„Keeseminnen“ 

Industriekultur-Fans fordern Stopp des Abrisses in Esch

Der am Montag begonnene Abriss der „Keeseminnen“ auf dem Gelände der ehemaligen Schmelz „Terre rouge“ wird nicht hingenommen. Trotz Ausnahmezustand haben Bürger, allen voran der Verein „asbl Industriekultur-CNCI“ am Donnerstag vor dem Areal in der „Hiehl“ protestiert. Sie verweisen auf ihren Antrag, den Erzbunker als schützenswert zu klassieren. Der wurde am 10. März eingereicht. Am 1. April kam die Eingangsbestätigung aus dem Kulturministerium. Vor einem Monat also. Auf eine Reaktion warte man bis heute, heißt es von den Teilnehmern an der kleinen Protestaktion.

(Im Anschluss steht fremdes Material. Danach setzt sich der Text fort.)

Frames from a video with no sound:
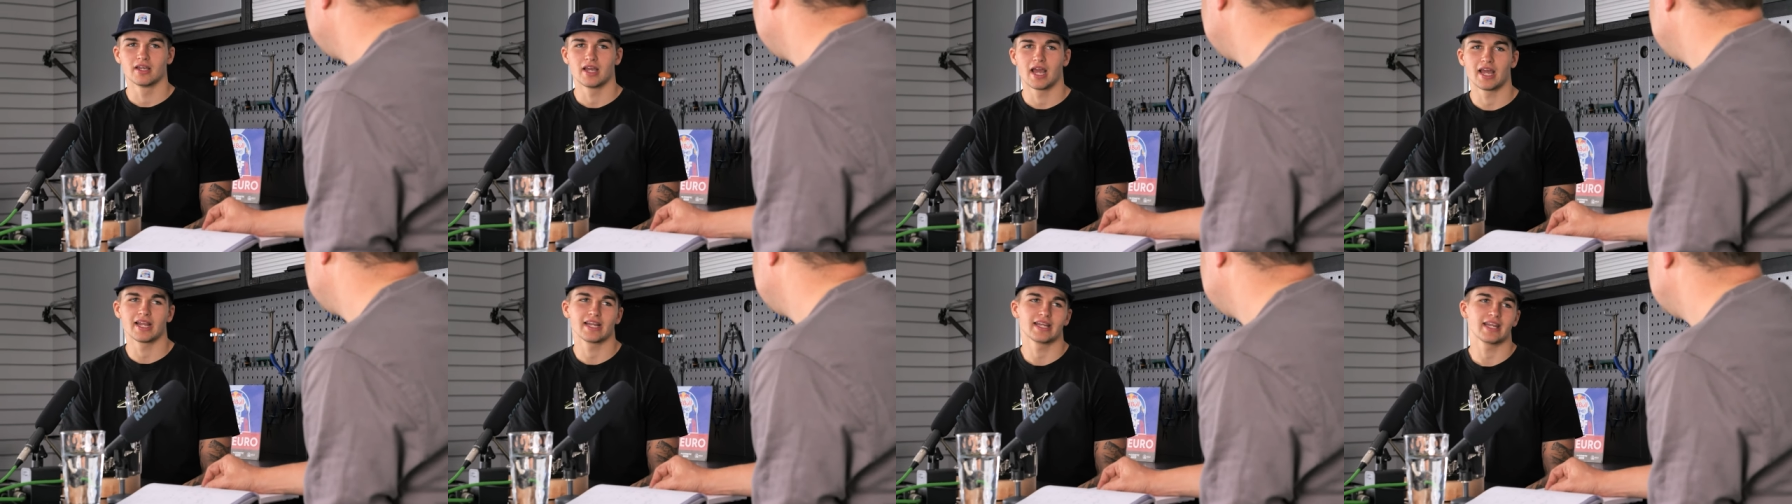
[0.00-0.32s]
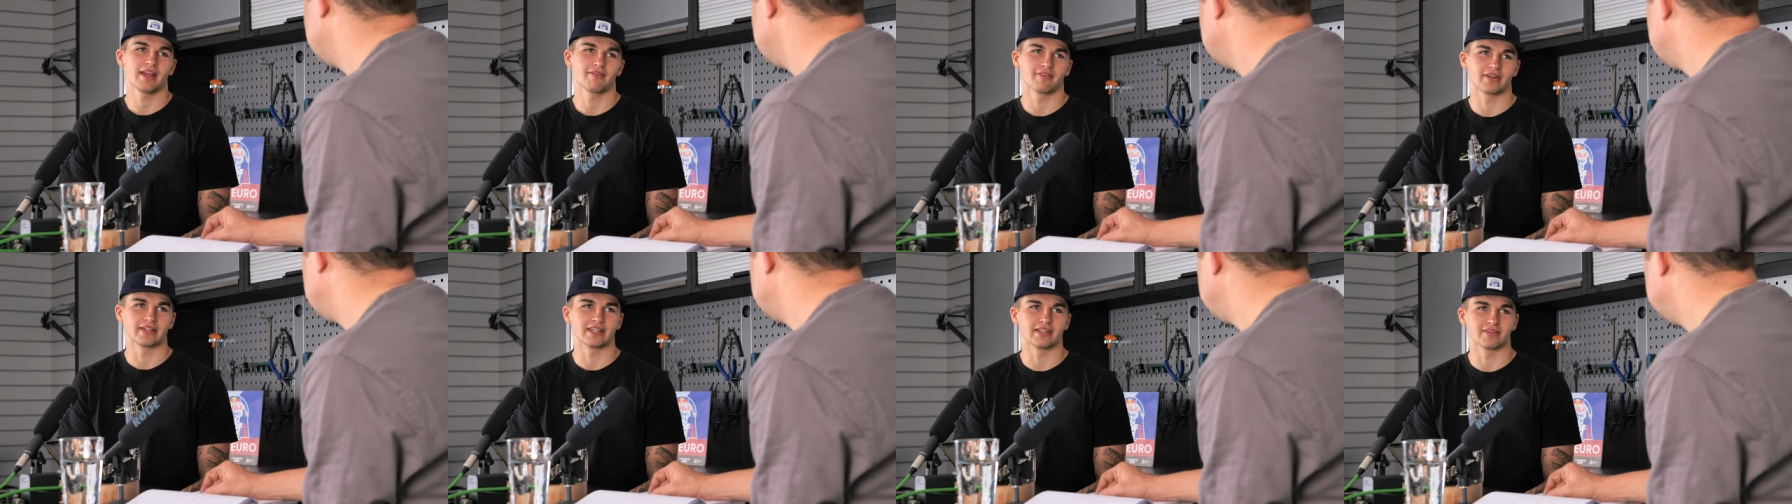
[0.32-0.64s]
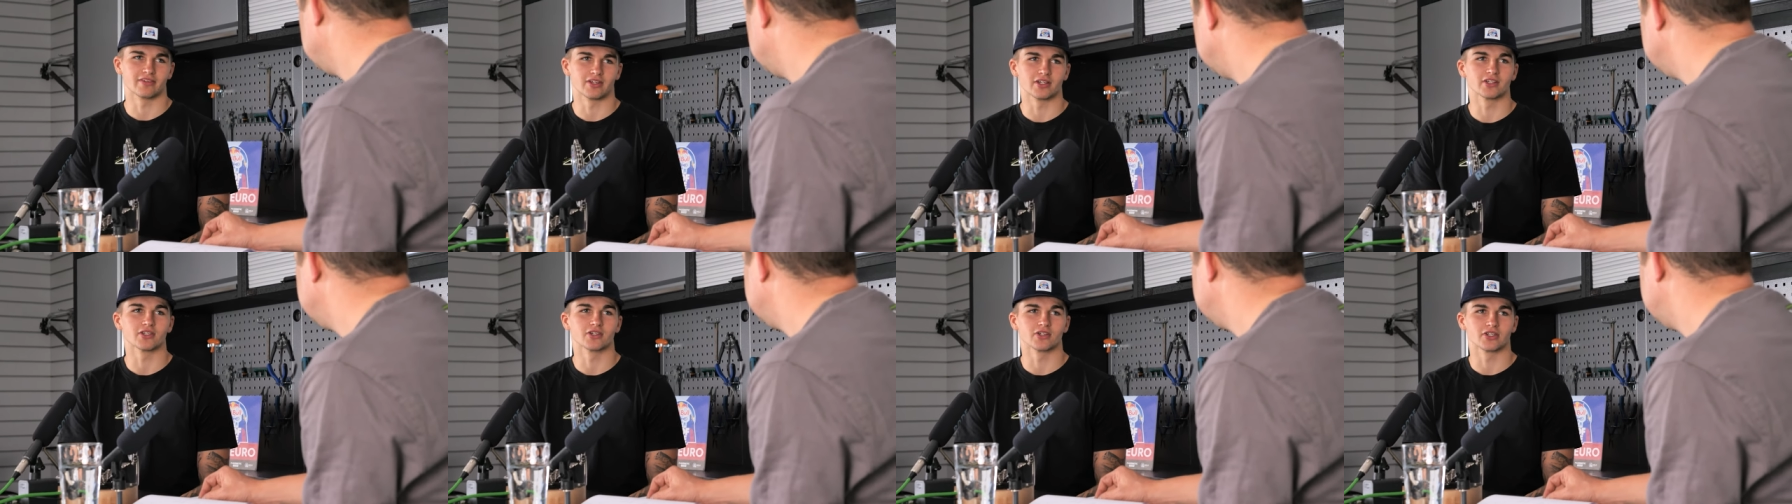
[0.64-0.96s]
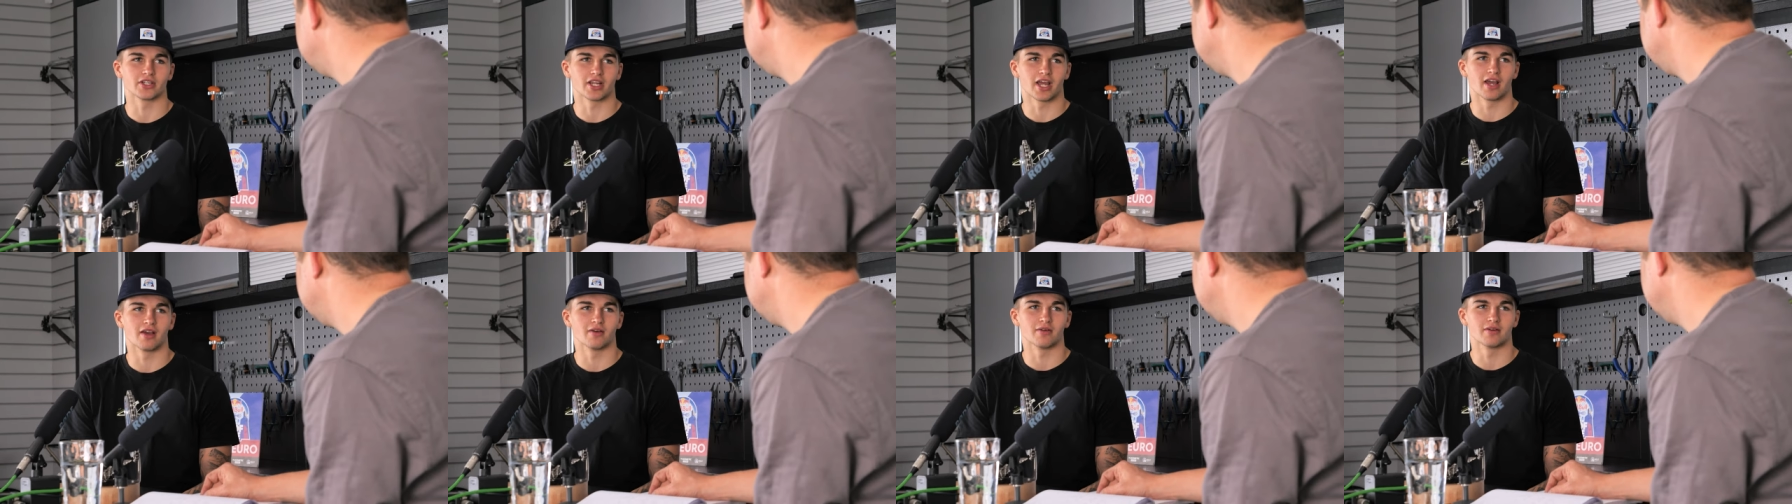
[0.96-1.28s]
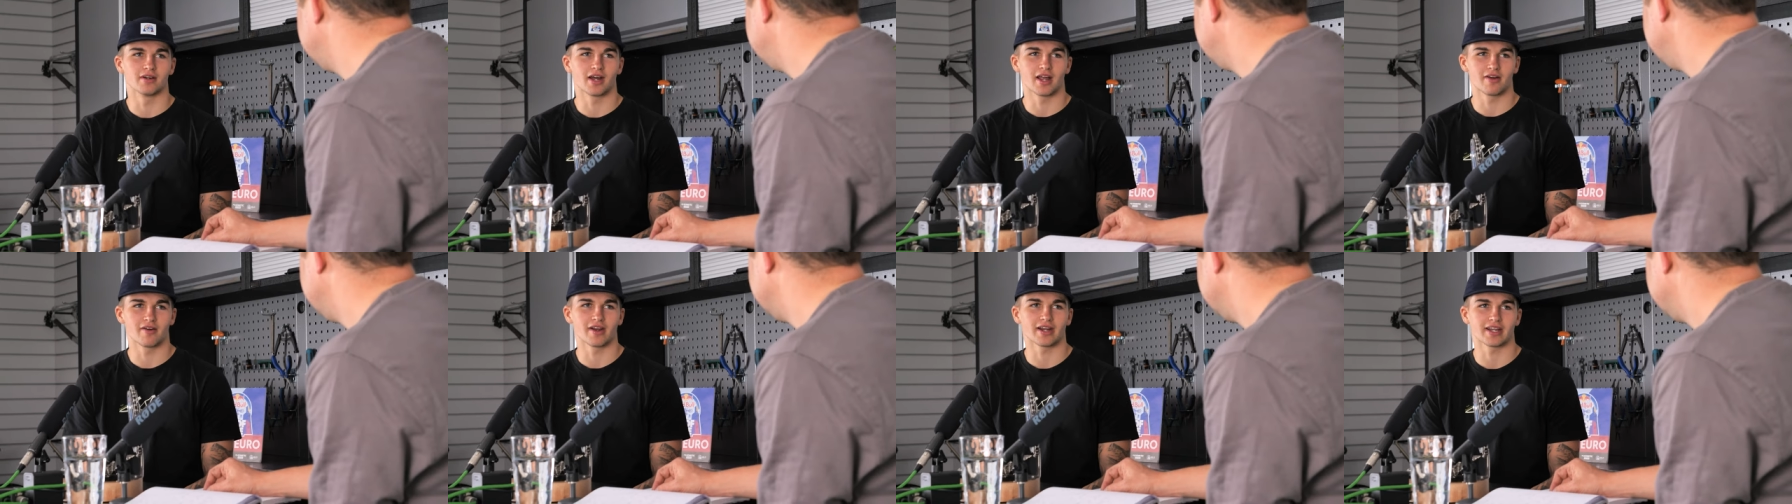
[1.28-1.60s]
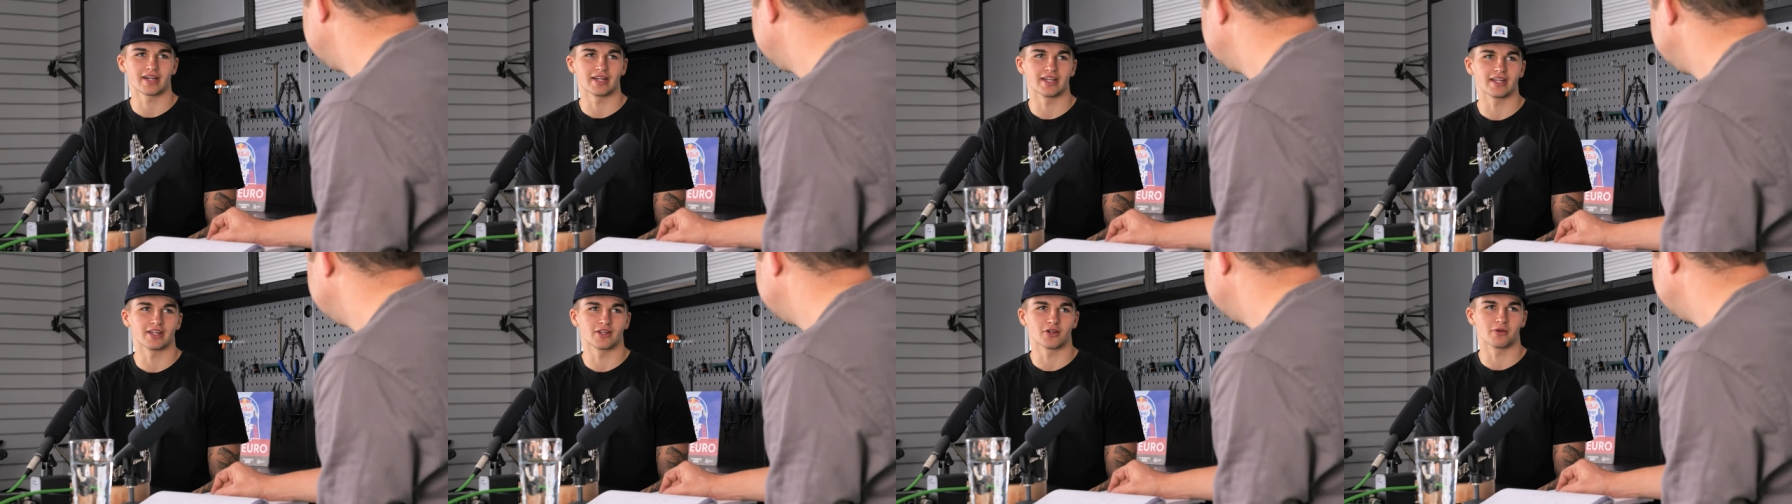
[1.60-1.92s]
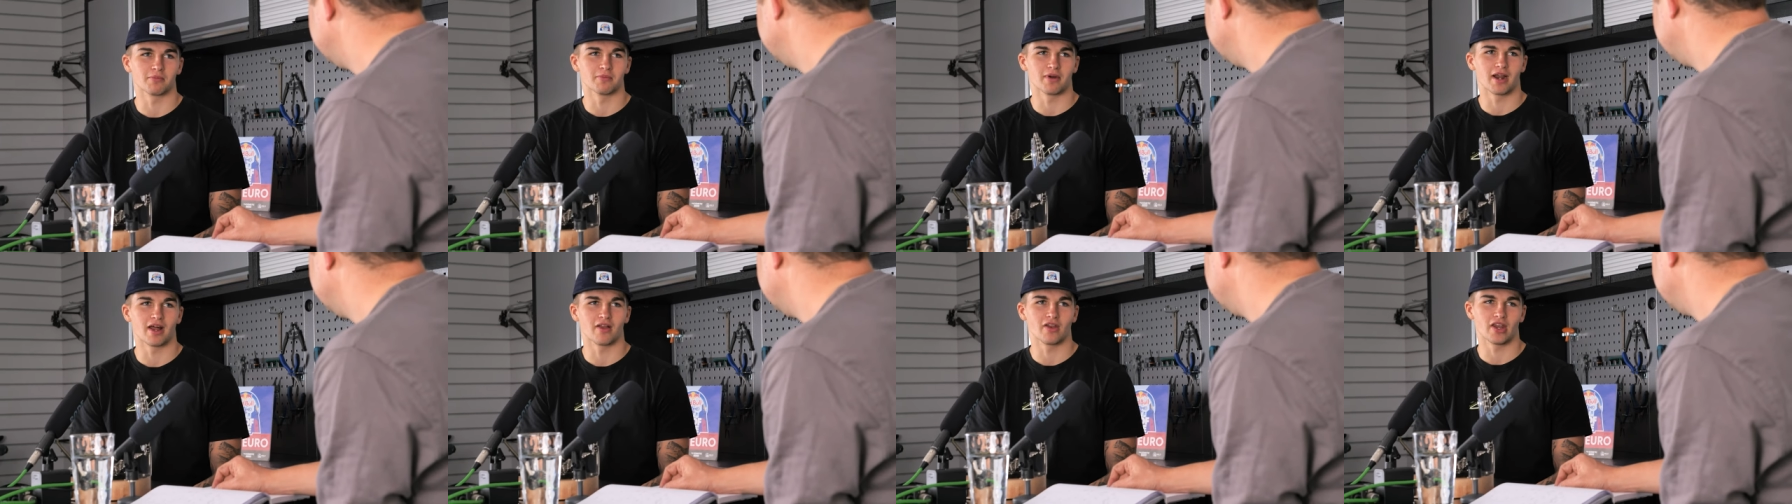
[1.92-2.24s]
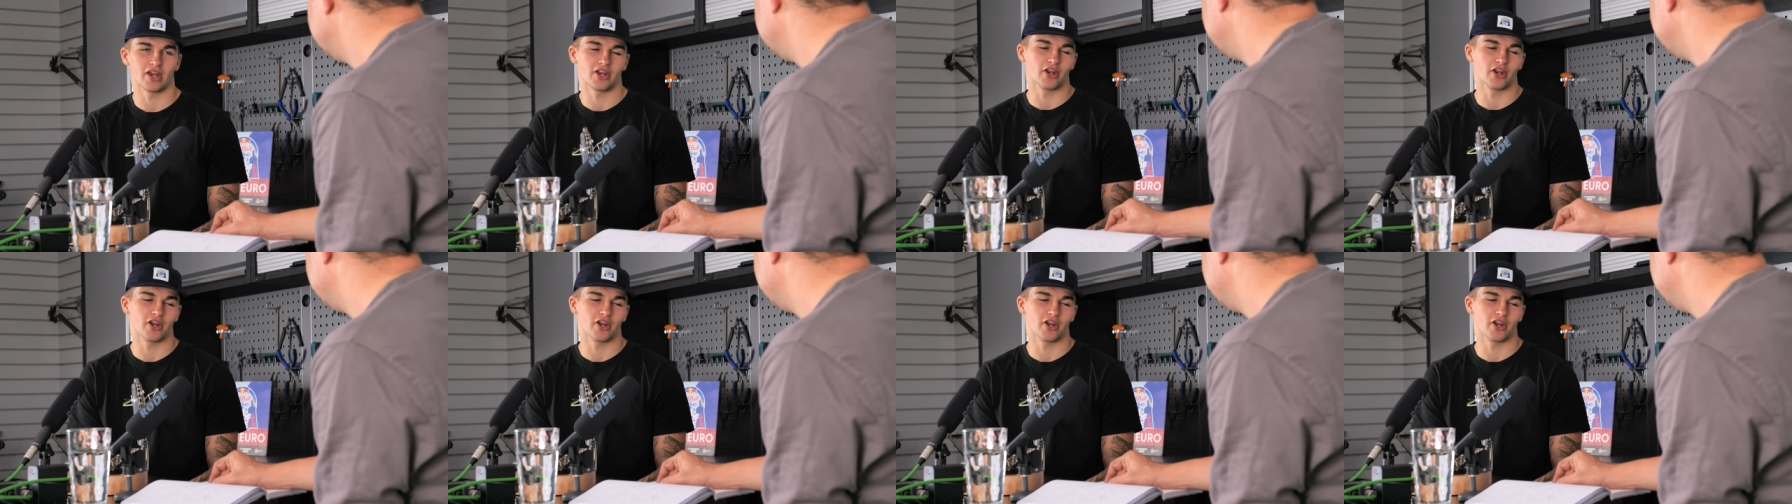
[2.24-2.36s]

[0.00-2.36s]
I'd definitely give it a good go. I reckon it'd come round.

Protestaktion in Corona-Zeiten: Die Abrissarbeiten an den „Keeseminnen“ müssen sofort gestoppt werden, forderten die Protestteilnehmer am Donnerstag in der „Hiehl“

Protestaktion in Corona-Zeiten: Die Abrissarbeiten an den „Keeseminnen“ müssen sofort gestoppt werden, forderten die Protestteilnehmer am Donnerstag in der „Hiehl“ Foto: Editpress/Julien Garroy

Donnerstagnachmittag in Esch. Es regnet in Strömen. Das hält rund 25 Menschen nicht davon ab, im vorgeschriebenen Abstand voneinander gegen die begonnenen Abrissarbeiten des Erzbunkers „Keeseminnen“ zu protestieren. Alle tragen Mund- und Nasenschutz. Ihre Absicht verhehlen sie nicht. „Wir wollen, dass die Arbeiten gestoppt werden und ernsthaft über dieses absolut erhaltenswerte Stück Luxemburger Industriekultur nachgedacht und diskutiert wird“, sagen Marlène Kreins und Misch Feinen von der „asbl Industriekultur-CNCI“.